5. The material according to claim 1, wherein the at least one biocidal agent is soluble in an alcohol.

6. The material according to claim 1, wherein the at least one biocidal agent is triclosan or chloroxylenol.

7. An antimicrobial composition comprising:
at least 50 wt. % of at least one alcohol, based on a total weight of the antimicrobial composition; and at least one biocidal agent, which is not an alcohol.

8. The composition according to claim 7, wherein the at least one biocidal agent is substantially insoluble in water.

9. The composition according to claim 7, wherein the at least one biocidal agent is soluble in an alcohol.

10. The composition according to claim 7, wherein the at least one biocidal agent is present in an amount of about 0.01 wt.% to about 10 wt.%, based on the weight of the antimicrobial composition.

11. The composition according to claim 7, wherein the at least one biocidal agent is triclosan or chloroxylenol.

12. The composition according to claim 7, wherein the at least one alcohol is a CI -C6 alcohol.

13. The composition according to claim 7, wherein the at least one alcohol is a mixture of isopropyl alcohol and ethanol and is present in an amount of about 50 to about 95 % by weight of the antimicrobial composition.

14. The composition according to claim 7, further comprising a polymer.

15. The composition according to claim 14, wherein the polymer is present in an amount of about 0.001 wt.% to about 5 wt.%, based on the weight of the antimicrobial composition.

16. The composition according to claim 7, which is substantially insoluble in water.

17. A method for preparing an elastic antimicrobial fabric comprising:

providing synthetic elastic fibers and absorbent fibers;

weaving the synthetic elastic fibers with the absorbent fibers to form the fabric; and applying to the synthetic elastic fibers and/or the absorbent fibers an antimicrobial composition comprising at least 50 wt. % of at least one alcohol, based on a total weight of the antimicrobial composition, and at least one biocidal agent, which is not an alcohol.

18. The method according to claim 17, wherein the fibers are dipped into a bath containing the antimicrobial composition.

19. The method according to claim 17, wherein the fibers are sprayed with the antimicrobial composition.

20. The method according to claim 17, wherein the antimicrobial composition is applied to the fibers by pad or screen printing.

21. The method according to claim 17, wherein the applying step is carried out before the weaving step.

22. The method according to claim 17, wherein the at least one biocidal agent is substantially insoluble in water.

23. The method according to claim 17, the at least one biocidal agent is soluble in an alcohol.

24. The method according to claim 17, wherein the at least one biocidal agent is present in an amount of about 0.01 wt.% to about 10 wt.%, based on the weight of the antimicrobial composition.

25. The method according to claim 17, wherein the at least one biocidal agent is triclosan or chloroxylenol.

26. The method according to claim 17, wherein the at least one alcohol is a CI

alcohol.

27. The method according to claim 17, wherein the at least one alcohol is a mixture of isopropyl alcohol and ethanol and is present in an amount of about 50 to about 95 % by weight of the antimicrobial composition.

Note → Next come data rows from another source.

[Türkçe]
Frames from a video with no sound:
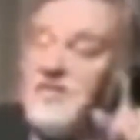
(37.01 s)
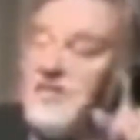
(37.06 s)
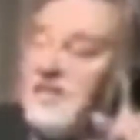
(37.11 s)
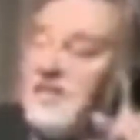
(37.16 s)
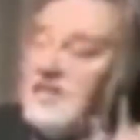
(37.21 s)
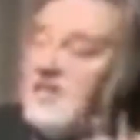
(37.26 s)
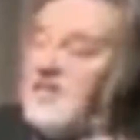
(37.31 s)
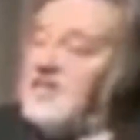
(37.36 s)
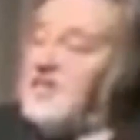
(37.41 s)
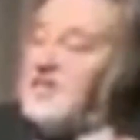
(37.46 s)

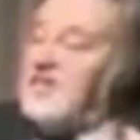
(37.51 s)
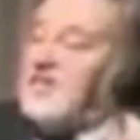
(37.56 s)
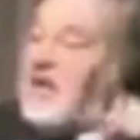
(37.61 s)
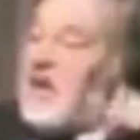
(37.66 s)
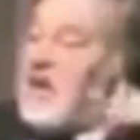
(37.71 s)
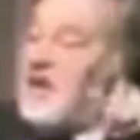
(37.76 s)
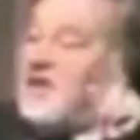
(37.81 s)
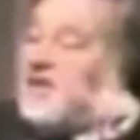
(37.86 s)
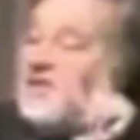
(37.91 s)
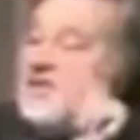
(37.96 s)

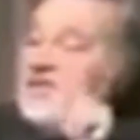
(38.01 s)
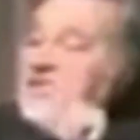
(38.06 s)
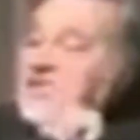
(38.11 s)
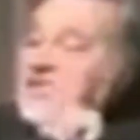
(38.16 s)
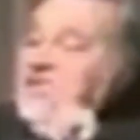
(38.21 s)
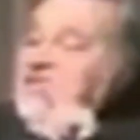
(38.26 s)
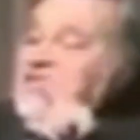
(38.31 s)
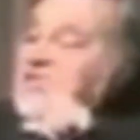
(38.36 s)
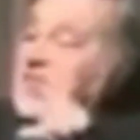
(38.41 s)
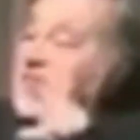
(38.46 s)
sekiz
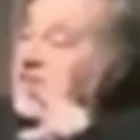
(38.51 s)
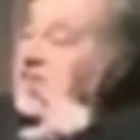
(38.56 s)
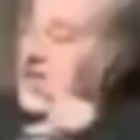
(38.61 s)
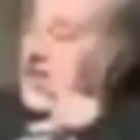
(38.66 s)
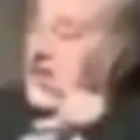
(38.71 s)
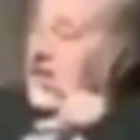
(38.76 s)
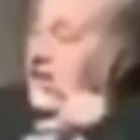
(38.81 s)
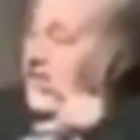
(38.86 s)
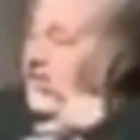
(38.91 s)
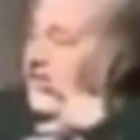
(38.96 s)
tane
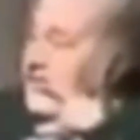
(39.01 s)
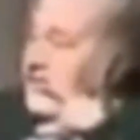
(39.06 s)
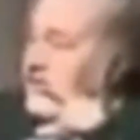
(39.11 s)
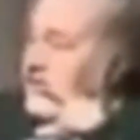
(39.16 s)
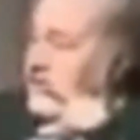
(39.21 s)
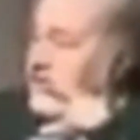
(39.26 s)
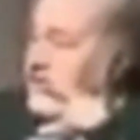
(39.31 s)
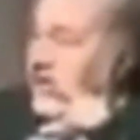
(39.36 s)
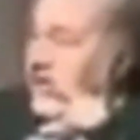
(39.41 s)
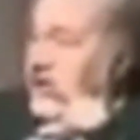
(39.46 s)
sesli
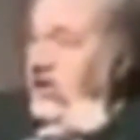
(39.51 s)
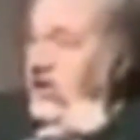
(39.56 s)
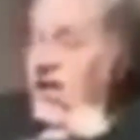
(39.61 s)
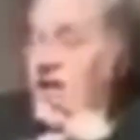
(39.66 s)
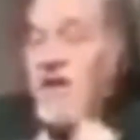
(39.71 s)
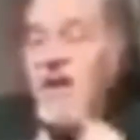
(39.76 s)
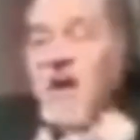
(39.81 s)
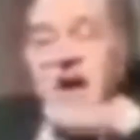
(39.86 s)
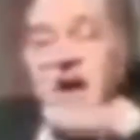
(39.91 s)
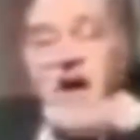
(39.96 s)
telaffuz
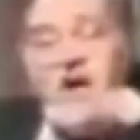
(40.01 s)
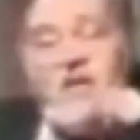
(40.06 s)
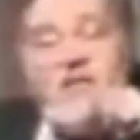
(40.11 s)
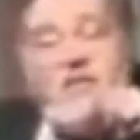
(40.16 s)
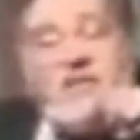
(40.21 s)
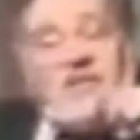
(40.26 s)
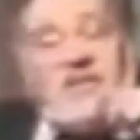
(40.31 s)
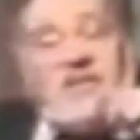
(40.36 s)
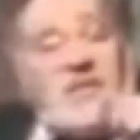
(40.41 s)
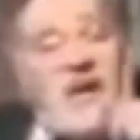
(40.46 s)
eden
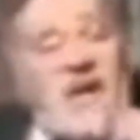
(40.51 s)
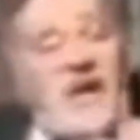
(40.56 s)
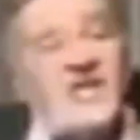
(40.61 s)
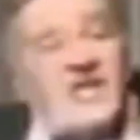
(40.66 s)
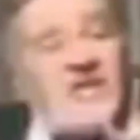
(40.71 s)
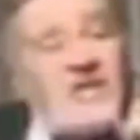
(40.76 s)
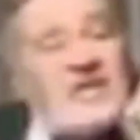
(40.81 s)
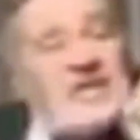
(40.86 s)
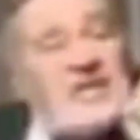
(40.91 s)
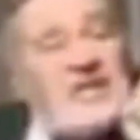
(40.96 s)
ama
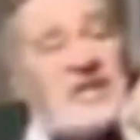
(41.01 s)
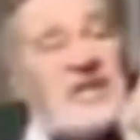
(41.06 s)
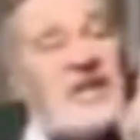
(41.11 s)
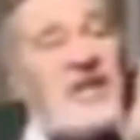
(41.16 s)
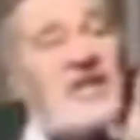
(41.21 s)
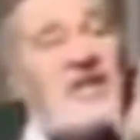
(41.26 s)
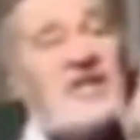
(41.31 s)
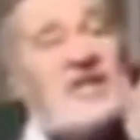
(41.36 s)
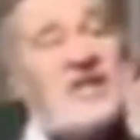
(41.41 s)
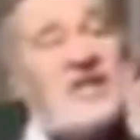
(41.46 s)
sadece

28. The method according to claim 17, further comprising a polymer.

29. The method according to claim 27, wherein the polymer is present in an amount of about 0.001 wt.% to about 5 wt.%, based on the weight of the antimicrobial composition.

30. The method according to claim 17, wherein a concentration of the at least one biocidal agent on the fibers is from about 0.01 mg/cm2 to about 0.1 mg/cm2.